I'm very new to data science in general, and have been tasked with a big challenge.
My organization has a lot of documents that are all sorted on document type (not binary format, but a subjectively assigned type based on content, e.g. "Contract", "Receipt", "Statement", etc...).
Generally speaking assignment of these types is done upon receipt of the documents, and is not a challenge, though we would like to remove the human element of this categorization. Similarly, there are times when there are special attributes that we would like to identify, like "Statement showing use." Thus far, this is entirely done by human intervention.
I am a python programmer, and have been looking at tools to extract the text from these docs (all PDFs, all OCR'ed and searchable) and run analysis. Research has led me to look at standard libraries like NLTK, scikit-learn and gensim. But I'm struggling to identify what would be the best methodology for categorizing newly received documents.
My research is leading me down a few paths...one is creating a Tf-iDf vector model based on a sampling of current corpa and then creating a model for an incoming document's corpus and doing a naive bayes analysis against existing models to discern which category the incoming document belongs to based on highest probability. Question 1: is this right? If so question 2 becomes what is the right programmatic methodology for accomplishing this?

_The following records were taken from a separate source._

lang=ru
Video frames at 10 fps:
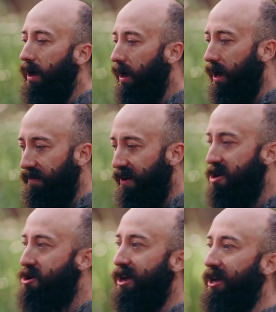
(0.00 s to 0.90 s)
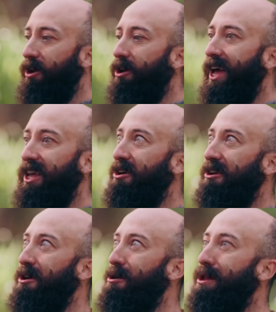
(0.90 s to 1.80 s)
Э, путешественник, похоже,
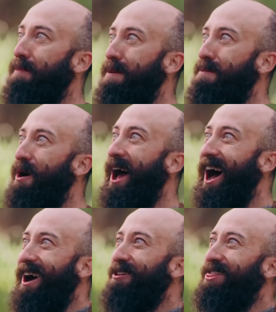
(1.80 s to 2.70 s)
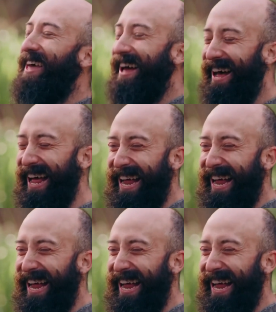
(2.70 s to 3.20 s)
тебе не помешает мою яблушку.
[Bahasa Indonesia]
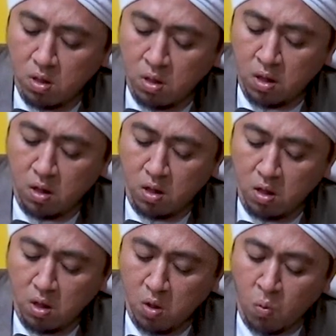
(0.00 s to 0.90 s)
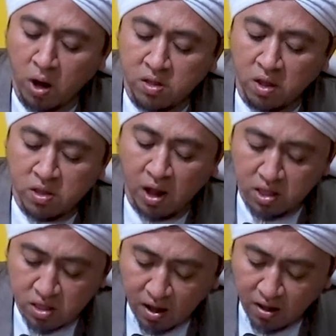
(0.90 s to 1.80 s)
Ya. Wa idza
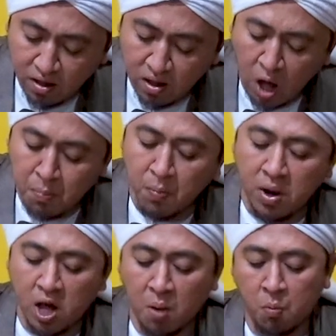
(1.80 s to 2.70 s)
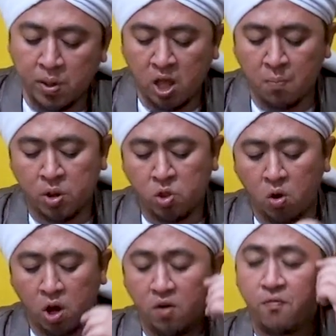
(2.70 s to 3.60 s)
sta'anta, apabila kamu minta
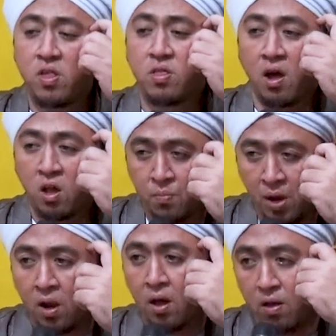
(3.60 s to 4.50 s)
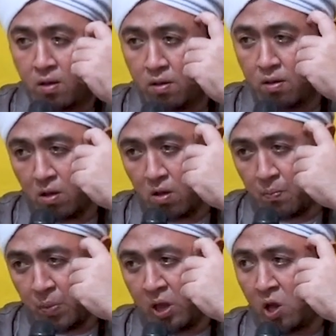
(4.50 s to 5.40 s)
pertolongan, fasta'in billah.
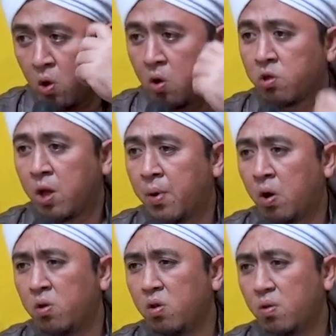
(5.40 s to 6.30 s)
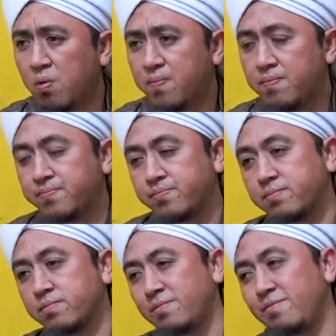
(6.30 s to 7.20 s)
Minta tolong sama Allah.
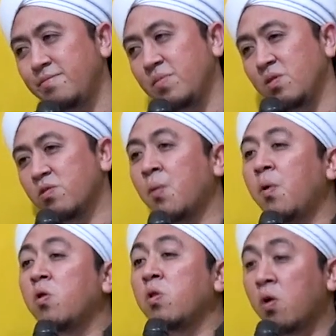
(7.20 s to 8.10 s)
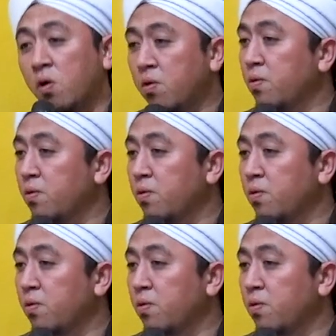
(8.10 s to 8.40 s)
Sama Allah.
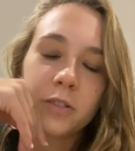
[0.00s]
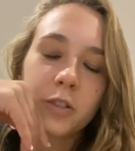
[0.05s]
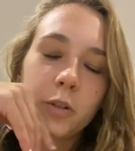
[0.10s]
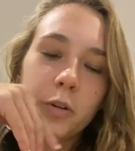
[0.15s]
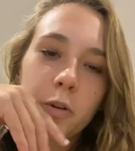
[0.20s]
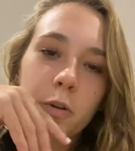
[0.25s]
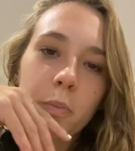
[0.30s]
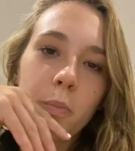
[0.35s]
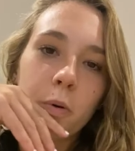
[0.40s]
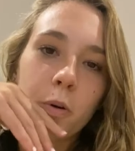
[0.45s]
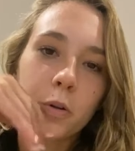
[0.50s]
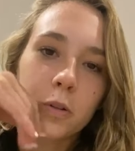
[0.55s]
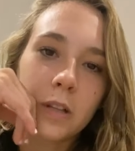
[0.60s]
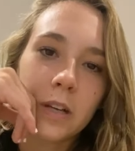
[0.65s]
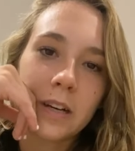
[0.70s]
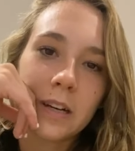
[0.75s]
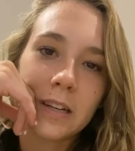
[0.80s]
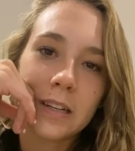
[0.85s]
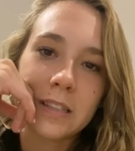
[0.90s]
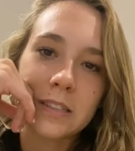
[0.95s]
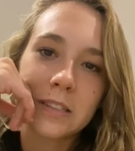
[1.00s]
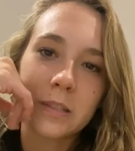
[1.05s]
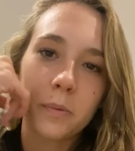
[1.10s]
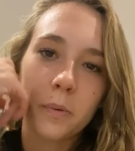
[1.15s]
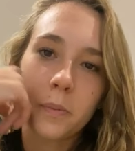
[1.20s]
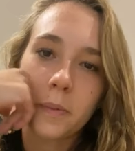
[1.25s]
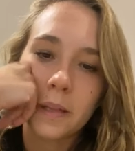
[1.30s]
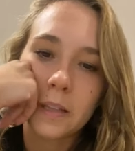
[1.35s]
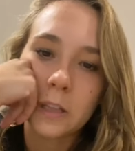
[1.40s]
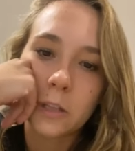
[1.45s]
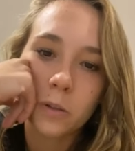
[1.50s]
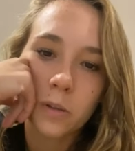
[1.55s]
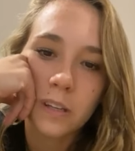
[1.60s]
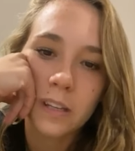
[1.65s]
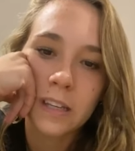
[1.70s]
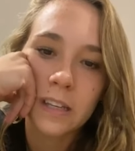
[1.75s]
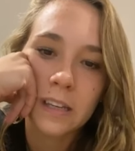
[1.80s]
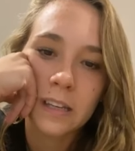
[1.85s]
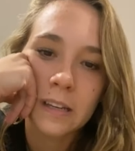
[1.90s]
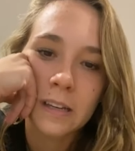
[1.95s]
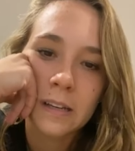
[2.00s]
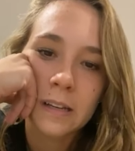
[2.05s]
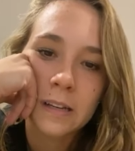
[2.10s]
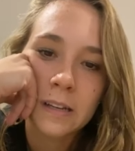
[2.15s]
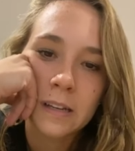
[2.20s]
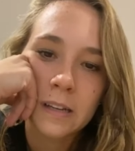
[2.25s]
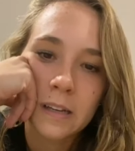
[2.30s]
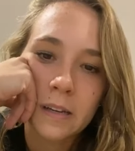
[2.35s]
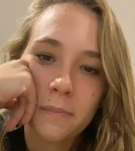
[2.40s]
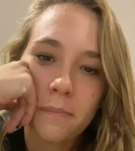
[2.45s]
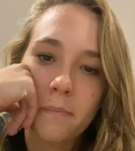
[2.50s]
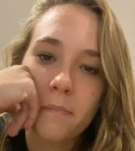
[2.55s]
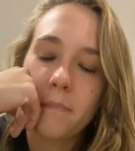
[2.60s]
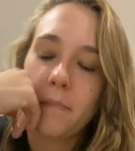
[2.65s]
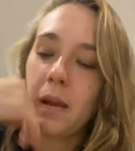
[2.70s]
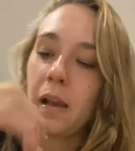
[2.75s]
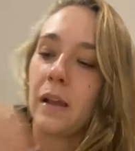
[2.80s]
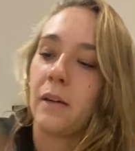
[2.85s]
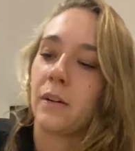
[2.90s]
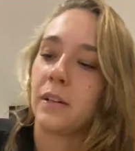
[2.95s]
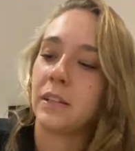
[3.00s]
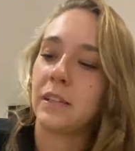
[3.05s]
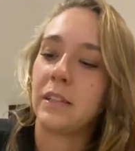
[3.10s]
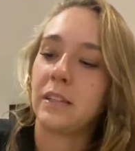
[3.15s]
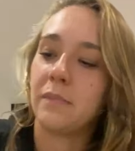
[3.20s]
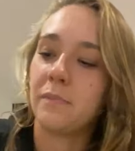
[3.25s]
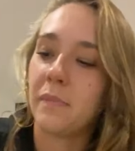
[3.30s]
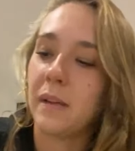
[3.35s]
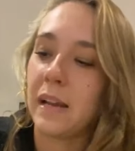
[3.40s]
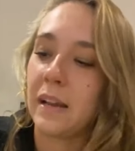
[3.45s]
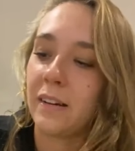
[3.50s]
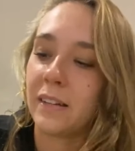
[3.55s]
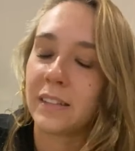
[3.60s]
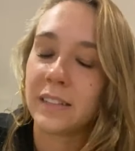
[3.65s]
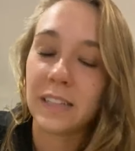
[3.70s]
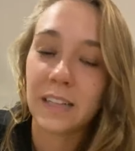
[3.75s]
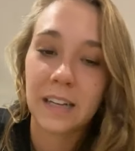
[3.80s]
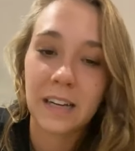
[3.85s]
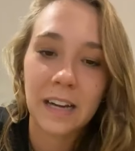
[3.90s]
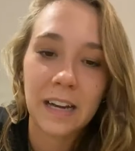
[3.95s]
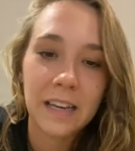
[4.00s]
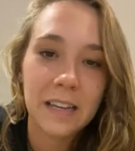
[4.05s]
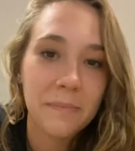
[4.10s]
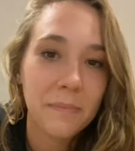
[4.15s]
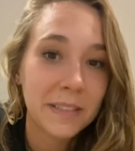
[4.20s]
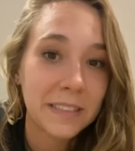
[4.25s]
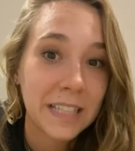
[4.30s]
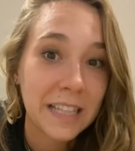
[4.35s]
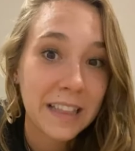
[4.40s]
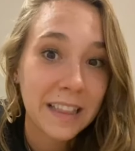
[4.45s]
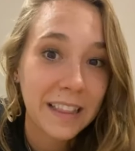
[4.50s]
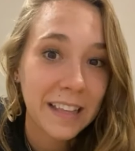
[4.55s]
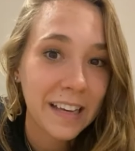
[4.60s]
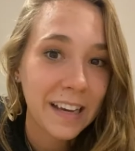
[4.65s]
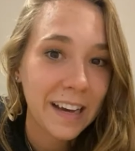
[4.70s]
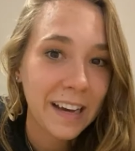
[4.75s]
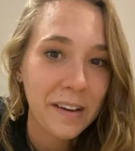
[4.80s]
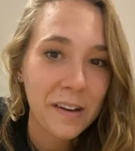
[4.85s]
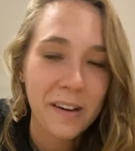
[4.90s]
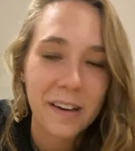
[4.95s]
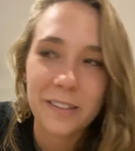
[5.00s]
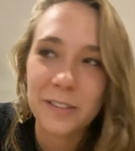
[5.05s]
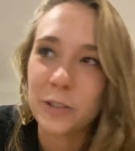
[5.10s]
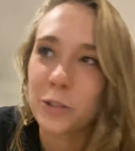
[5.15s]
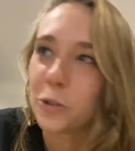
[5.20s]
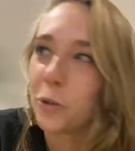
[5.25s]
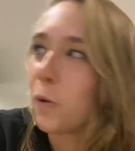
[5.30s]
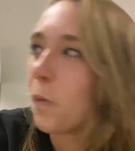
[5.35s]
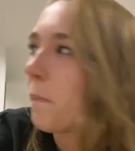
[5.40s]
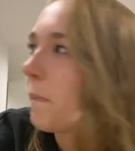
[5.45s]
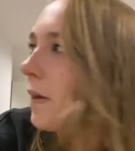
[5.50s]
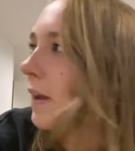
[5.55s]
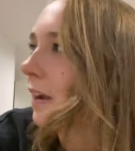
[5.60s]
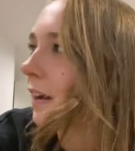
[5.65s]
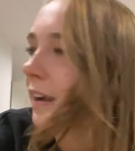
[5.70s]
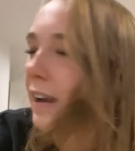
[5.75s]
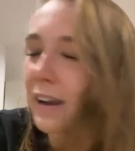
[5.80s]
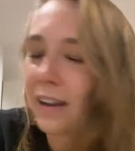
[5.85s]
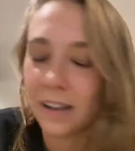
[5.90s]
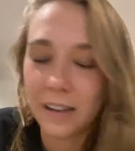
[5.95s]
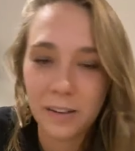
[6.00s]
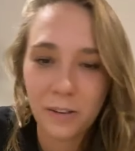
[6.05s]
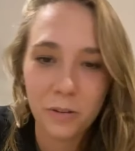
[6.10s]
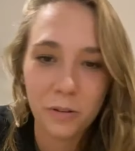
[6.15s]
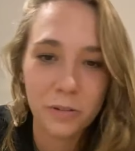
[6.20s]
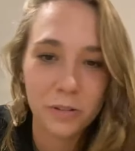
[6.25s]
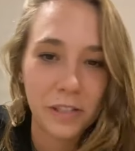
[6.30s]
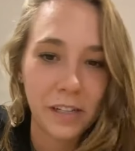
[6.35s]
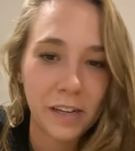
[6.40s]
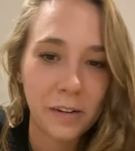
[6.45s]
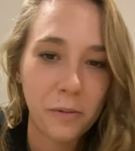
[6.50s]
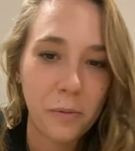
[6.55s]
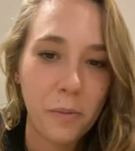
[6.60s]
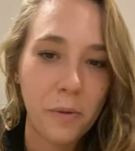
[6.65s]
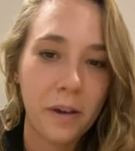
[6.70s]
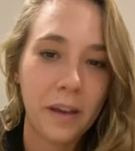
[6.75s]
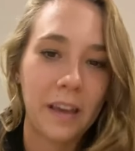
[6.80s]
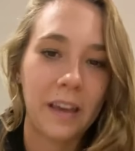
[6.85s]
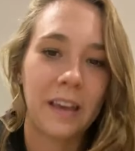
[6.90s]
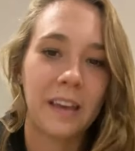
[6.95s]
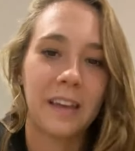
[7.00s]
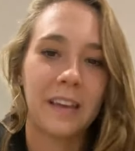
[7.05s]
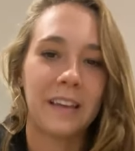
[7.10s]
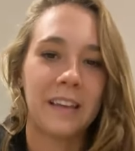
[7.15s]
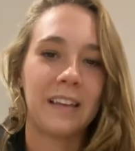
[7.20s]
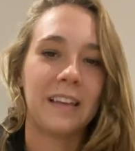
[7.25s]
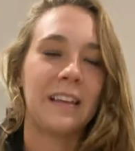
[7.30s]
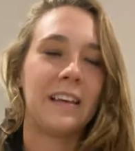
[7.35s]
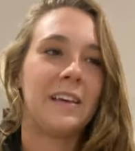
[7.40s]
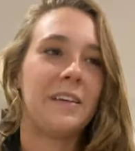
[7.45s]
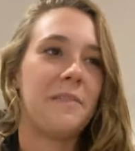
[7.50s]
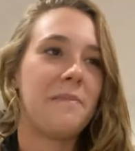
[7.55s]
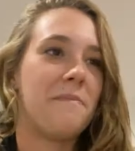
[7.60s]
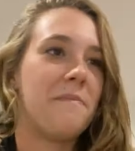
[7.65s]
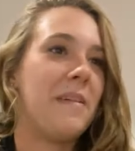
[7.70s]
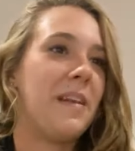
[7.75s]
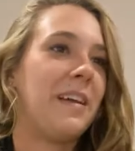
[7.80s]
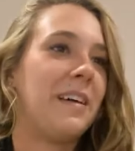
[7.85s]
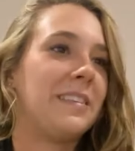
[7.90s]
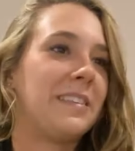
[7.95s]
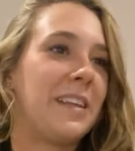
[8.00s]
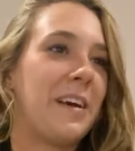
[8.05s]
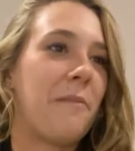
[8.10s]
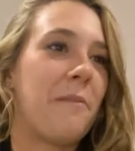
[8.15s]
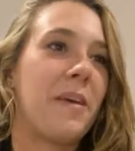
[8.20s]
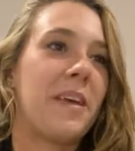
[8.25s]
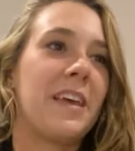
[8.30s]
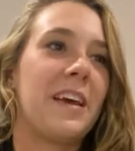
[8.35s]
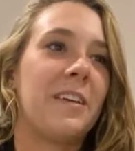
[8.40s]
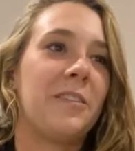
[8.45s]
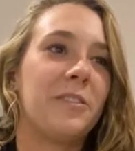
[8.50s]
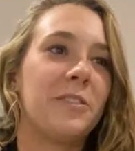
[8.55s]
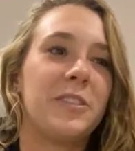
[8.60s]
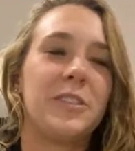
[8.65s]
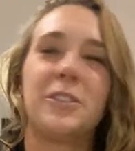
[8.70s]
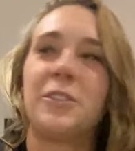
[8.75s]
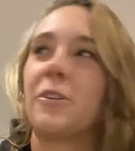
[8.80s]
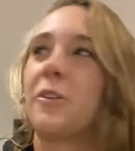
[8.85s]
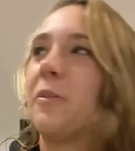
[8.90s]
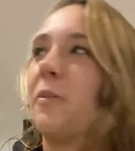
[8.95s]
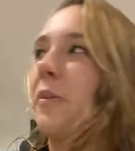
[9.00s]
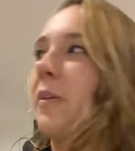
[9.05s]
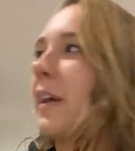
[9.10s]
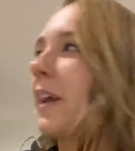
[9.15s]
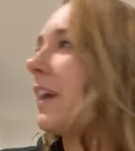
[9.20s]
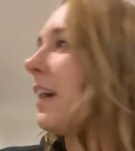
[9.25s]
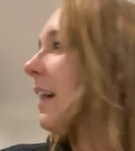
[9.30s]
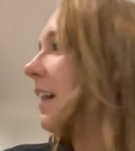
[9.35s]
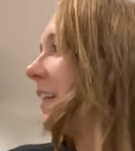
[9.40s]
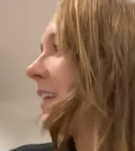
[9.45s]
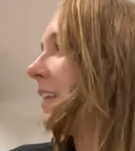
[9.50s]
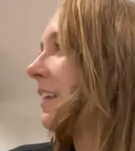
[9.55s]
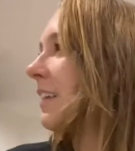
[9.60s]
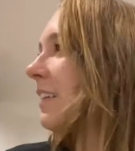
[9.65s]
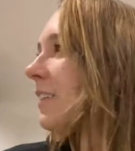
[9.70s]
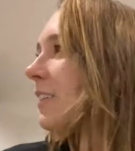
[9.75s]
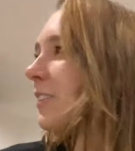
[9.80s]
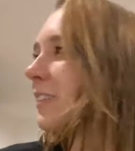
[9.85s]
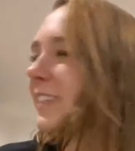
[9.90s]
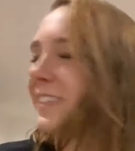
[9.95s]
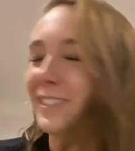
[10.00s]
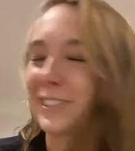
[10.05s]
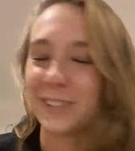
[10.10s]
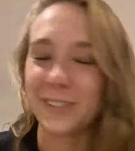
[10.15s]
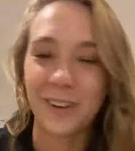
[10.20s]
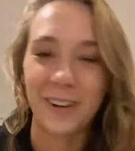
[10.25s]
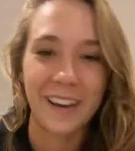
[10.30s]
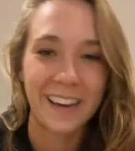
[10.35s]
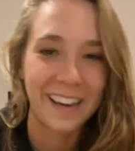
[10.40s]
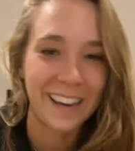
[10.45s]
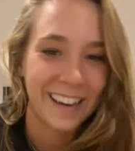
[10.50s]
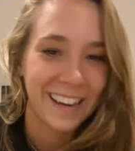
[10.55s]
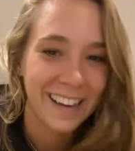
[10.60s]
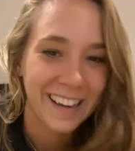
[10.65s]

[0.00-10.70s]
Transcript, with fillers: Yo vivo en Bogotá en este momento y me, me levanté acá y me sentía súper rara. O sea, como que me levanté a medianoche y yo como que, ay, ¿dónde estoy?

The reason I bring this up at all is because most tutorials I find seem to lean toward a binary discernment of text corpa (positive vs negative, spam vs ham). I did see scikit-learn has information on multi-label classification, but I'm not sure I'm going down the right road with it. The word "classification" seems to have different meaning in document analysis than what I would want it to mean.
If this question is too vague let me know and I can edit it to be more specific.